A 2017 umbrella review of meta-analyses found that drinking coffee is generally safe within usual levels of intake and is more likely to improve health outcomes than to cause harm at doses of 3 or 4 cups of coffee daily. Exceptions include possible increased risk in women having bone fractures, and a possible increased risk in pregnant women of fetal loss or decreased birth weight. Results were complicated by poor study quality, and differences in age, gender, health status, and serving size.

Digestion 
A 1999 review found that coffee does not cause indigestion, but may promote gastrointestinal reflux. Two reviews of clinical studies on people recovering from abdominal, colorectal, and gynecological surgery found that coffee consumption was safe and effective for enhancing postoperative gastrointestinal function.

Mortality 
In 2012, the National Institutes of Health–AARP Diet and Health Study found that higher coffee consumption was associated with lower risk of death, and that those who drank any coffee lived longer than those who did not. However the authors noted, "whether this was a causal or associational finding cannot be determined from our data." A 2014 meta-analysis found that coffee consumption (4 cups/day) was inversely associated with all-cause mortality (a 16% lower risk), as well as cardiovascular disease mortality specifically (a 21% lower risk from drinking 3 cups/day), but not with cancer mortality with exception being oral cancer mortality.
 
Additional meta-analyses corroborated these findings, showing that higher coffee consumption (2–4 cups per day) was associated with a reduced risk of death by all disease causes. An association of coffee drinking with reduced risk for death from various sources was confirmed by a widely cited prospective cohort study of ten European countries in 2017.

Cardiovascular disease 
Moderate coffee consumption is not a risk factor for coronary heart disease. A 2012 meta-analysis concluded that people who drank moderate amounts of coffee had a lower rate of heart failure, with the biggest effect found for those who drank more than four cups a day. A 2014 meta-analysis concluded that cardiovascular disease, such as coronary artery disease and stroke, is less likely with three to five cups of non-decaffeinated coffee per day, but more likely with over five cups per day. A 2016 meta-analysis showed that coffee consumption was associated with a reduced risk of death in patients who have had a myocardial infarction.

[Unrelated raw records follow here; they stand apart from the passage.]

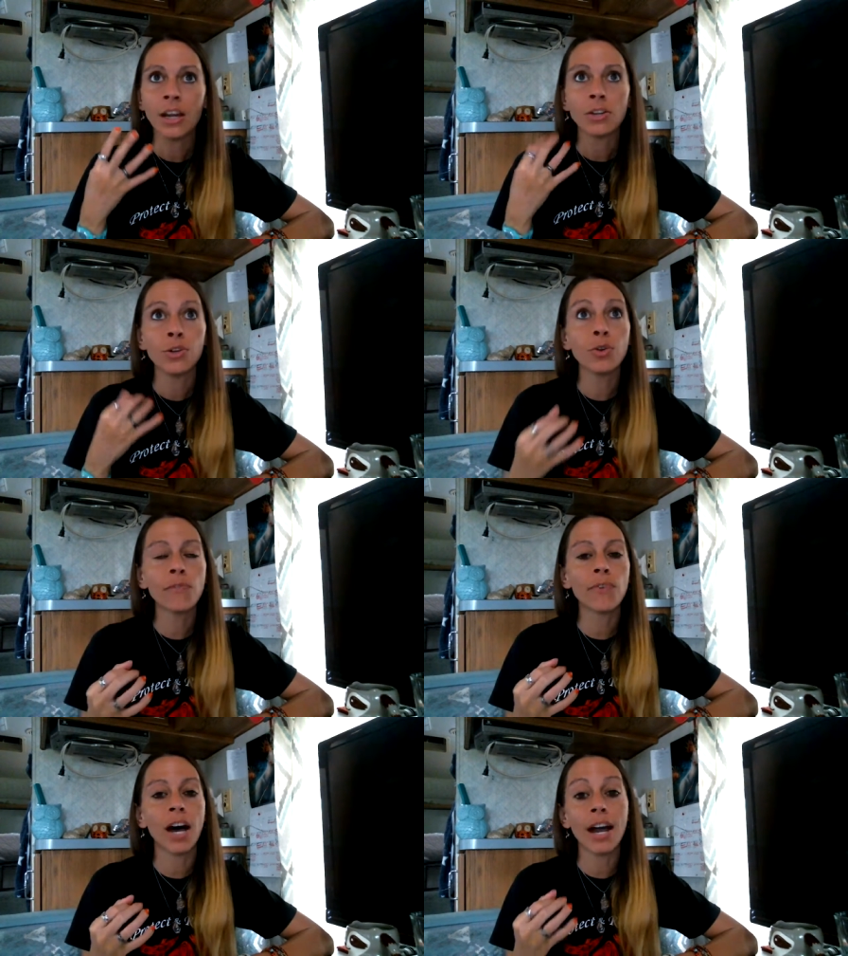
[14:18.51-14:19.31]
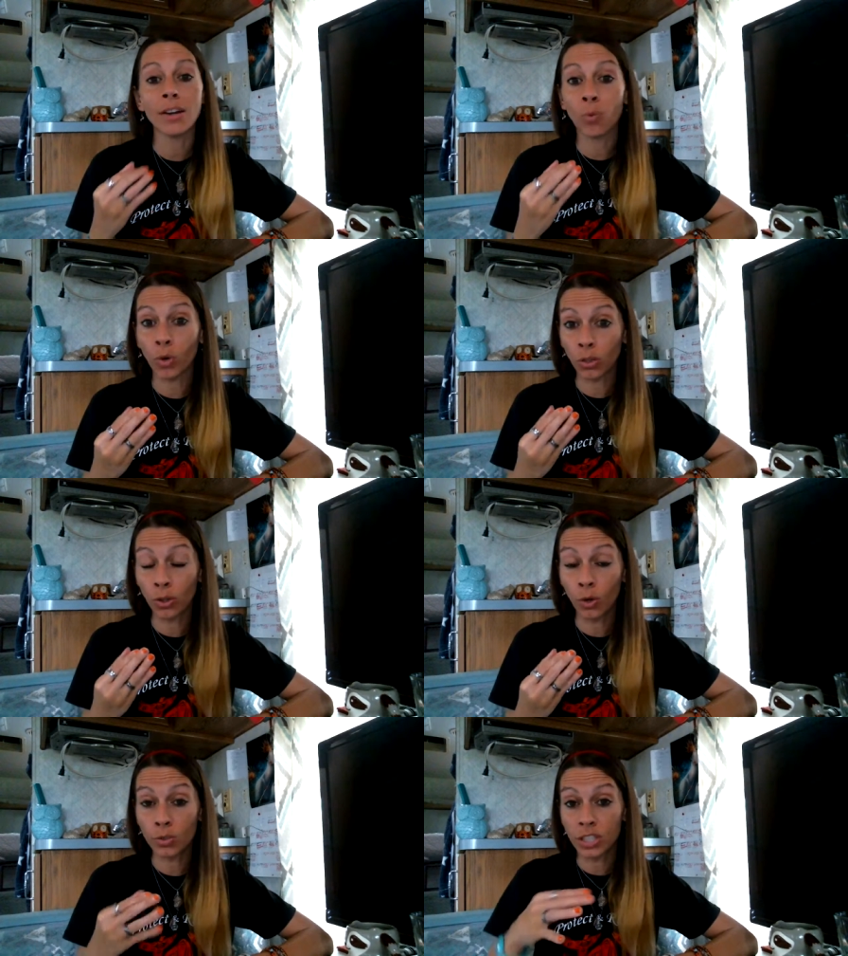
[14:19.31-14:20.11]
unified with
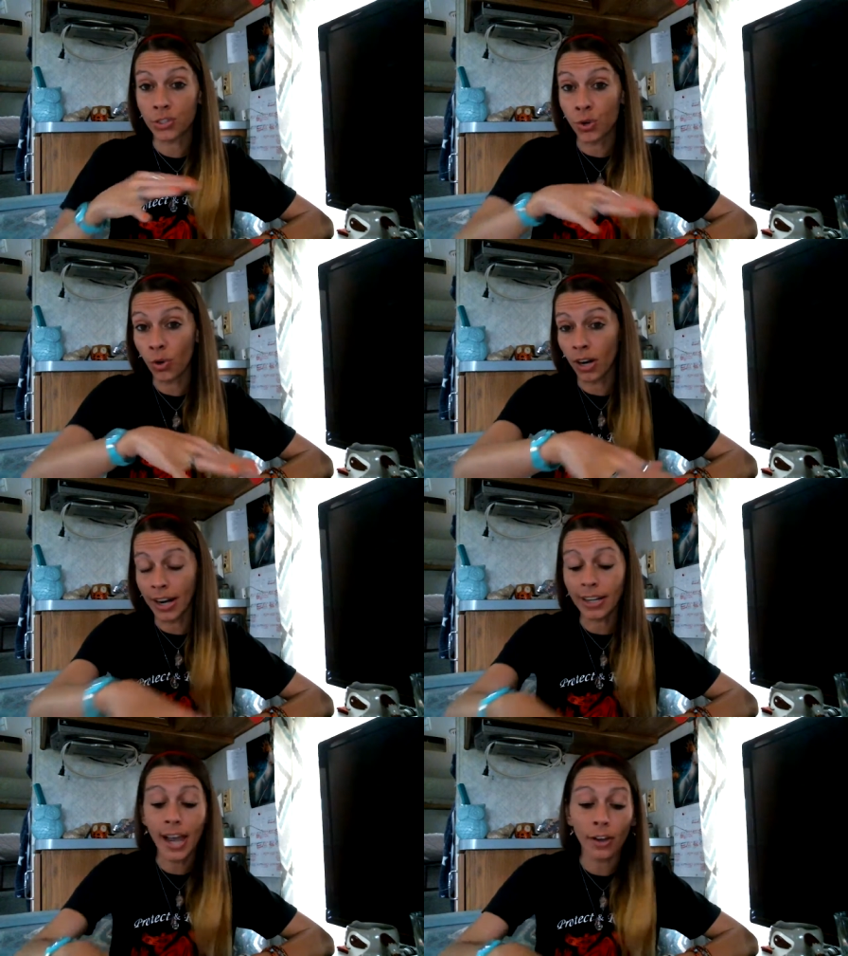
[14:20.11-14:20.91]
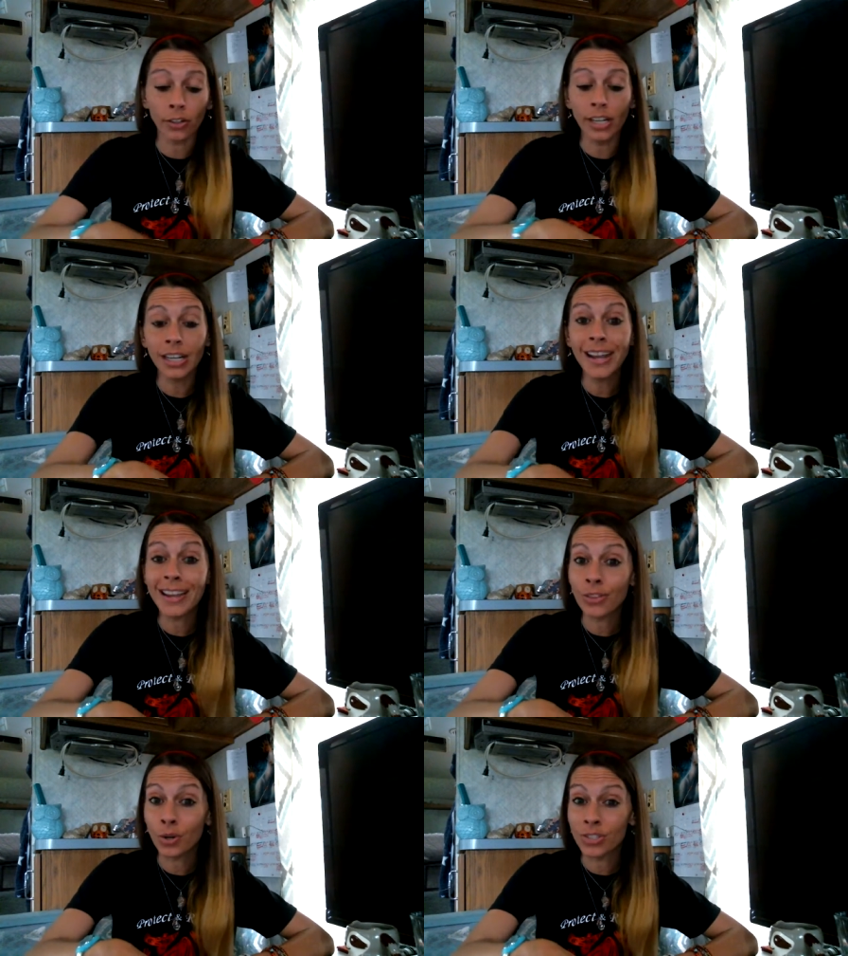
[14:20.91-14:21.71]
those that you are encountering
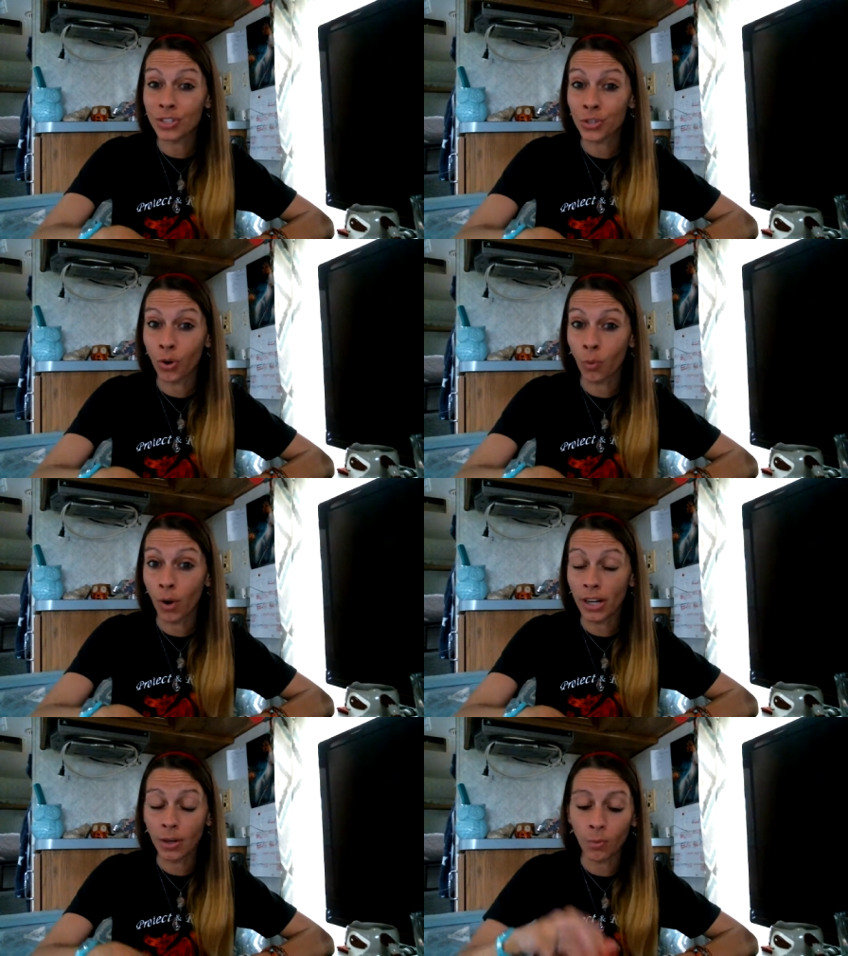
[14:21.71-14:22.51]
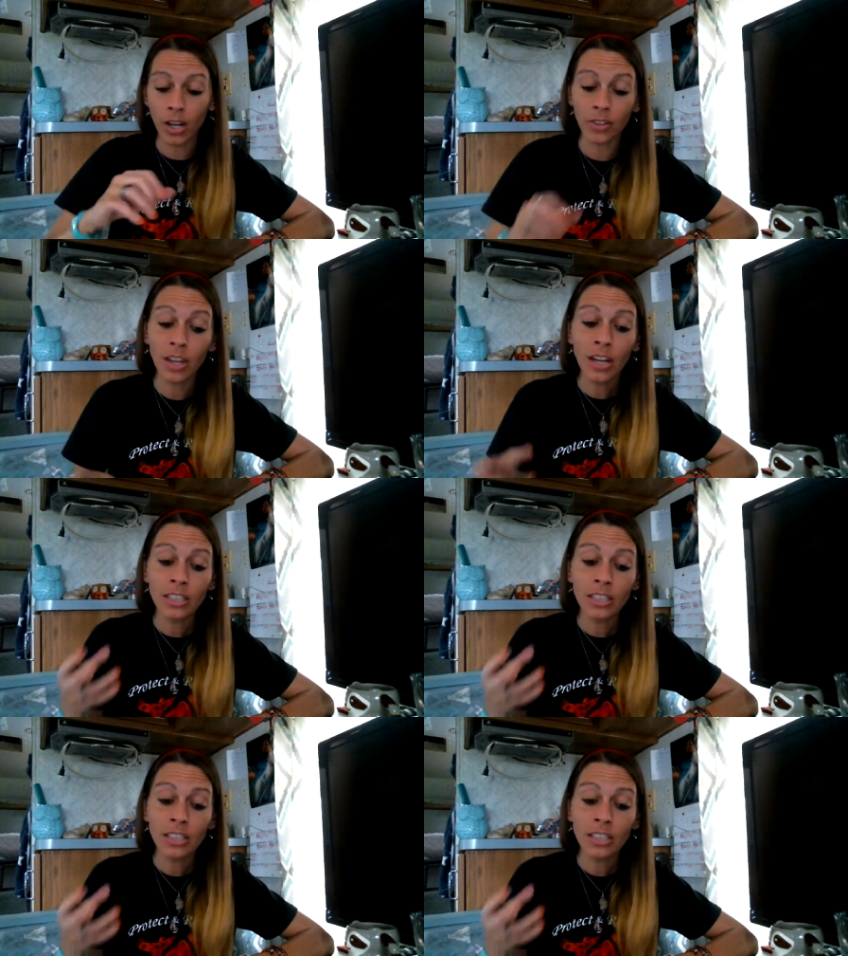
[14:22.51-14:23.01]
and those that you are working with,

The effect of no or moderate daily consumption of coffee on risk for developing hypertension has been assessed in several reviews during the 21st century. A 2019 review found that one to two cups consumed per day had no effect on hypertension risk, whereas drinking three or more cups per day reduced the risk, a finding in agreement with a 2017 analysis which showed a 9% lower risk of hypertension with long-term consumption of up to seven cups of coffee per day. Another review in 2018 found that the risk of hypertension was reduced by 2% with each one cup per day increment of coffee consumption up to 8 cups per day, compared with people who did not consume any coffee. By contrast, a 2011 review had found that drinking one to three cups of coffee per day may pose a slightly increased risk of developing hypertension.

Atrial fibrillation 
The Women's Health Study showed an increased risk of atrial fibrillation with 2-3 cups/day of caffeinated coffee, but other studies found either no effect or a protective effect.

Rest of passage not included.